Электронную модель, воспроизводящую ход микробиологических процессов, создали ученые Московского университета. Перед машиной ставят вопрос: какой режим выращивания больше всего соответствует заданным целям? Полученные по ее совету экспериментальные данные вновь закладываются в машину, чтобы в следующий раз она могла ответить более точно и развернуто. Таким образом, в течение одного часа с помощью электронной модели можно испытать такое количество различных вариантов, на экспериментальную проверку которых потребовался бы год работы.

В недалеком будущем моделирование войдет в повседневную жизнь ученых. С его помощью будут проводить анализ физиологических функций микробной клетки, исследовать кинетику ростовых и биохимических процессов, управлять микробиологическим синтезом в промышленном масштабе.

Технический прогресс все теснее переплетается с прогрессом в биологии.

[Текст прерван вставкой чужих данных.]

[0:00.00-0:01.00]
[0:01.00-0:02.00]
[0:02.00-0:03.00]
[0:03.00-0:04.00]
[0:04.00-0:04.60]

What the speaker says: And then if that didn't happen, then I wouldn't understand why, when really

Влияние на нее методов точных наук все ощутимее и плодотворнее. Не следует, однако, думать, что биология превращается в отрасль физики и химии. Напротив. Использование данных точных наук для объяснения механических, электрических или химических свойств живых организмов лишний раз подчеркивает их биологические свойства. Явления, происходящие в живом, как бы они хорошо ни описывались физически, происходят не в мертвых механизмах, а в саморегулирующихся и самовоспитывающихся сущностях, созданных в результате длительной эволюции.

Самое сложное — выявить собственно биологические закономерности жизни. Мы видели, как сложно, кропотливо, целеустремленно шаг за шагом, штрих за штрихом воссоздается общая картина.

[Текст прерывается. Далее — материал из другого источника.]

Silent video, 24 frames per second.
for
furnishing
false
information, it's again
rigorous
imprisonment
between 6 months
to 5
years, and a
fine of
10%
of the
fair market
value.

Работа, которую ведут биологи, напоминает чем-то работу кинематографистов. Создается многосерийный панорамный фильм. Каждая серия — два часа. Это 7200 секунд, по 24 кадра в каждой. Итого — 102 800 кадров в серии. И над каждым кадром надо немало потрудиться. Надо найти место для съемок, нарисовать декорации, подготовить актеров, звук, массовку, прорепетировать с главными исполнителями, сделать пробы и тысячи других дел. Пройдет немало времени, пока эти 102 800 кадров промелькнут на экране со скоростью 24 кадра в секунду, превратившись из разрозненных киноснимков в единую картину.

Экспериментальная биология чем-то походит на съемочный коллектив. Есть, конечно, между ними известная разница. Но так же, кадр за кадром, кропотливо готовится съемка. Эпизод за эпизодом запечатлевается на «кинопленке» науки. Скорость, с какой проходят перед взором научного оператора явления жизни, много выше. Некоторые эпизоды длятся миллионные доли секунды. А их тоже надо запечатлеть. Надо зафиксировать детали, которые невидимы ни на телеэкране, ни в ультрафиолетовых, ни в инфракрасных лучах. Далеко не все еще попало в объектив наблюдателя. Тайнопись живого. Так называется будущий фильм. Еще не отсняты миллионы кадров. (Я не случайно привожу шестизначную цифру — на планете 2 миллиона научных работников, и почти каждый вносит свою лепту в подготовку общей картины.)

Когда кадр за кадром картина эта будет готова, мы сможем «прокрутить» ее и еще раз убедиться, как захватывающе интересна окружающая нас действительность.

Когда это будет? Без сомнения, в наши дни. Биология находится перед прорывом вперед, как считают многие ученые. Прорыв приведет нас к научной и технической революции не меньшего масштаба, чем открытие атомной энергии.

«Достигнутый современной молекулярной биологией и еще продолжающийся детальный анализ всех звеньев процесса биосинтеза белков может рассматриваться как решающая фундаментальная подготовка к тому гигантскому научному скачку, который должен привести к разгадке основных принципов и законов живых систем, — скачку, все будущие теоретические и практические последствия которого сегодня невозможно даже предугадать». Так считает биохимик А. Спирин. Я намеренно цитирую этого молодого ученого, находящегося, образно говоря, в точке роста этой науки и небезуспешно двигающего ее вперед и выше. Новейшая биология представлена в нашей книге самыми молодыми отраслями знания. И именно молодежи суждено сказать в ней самое веское слово.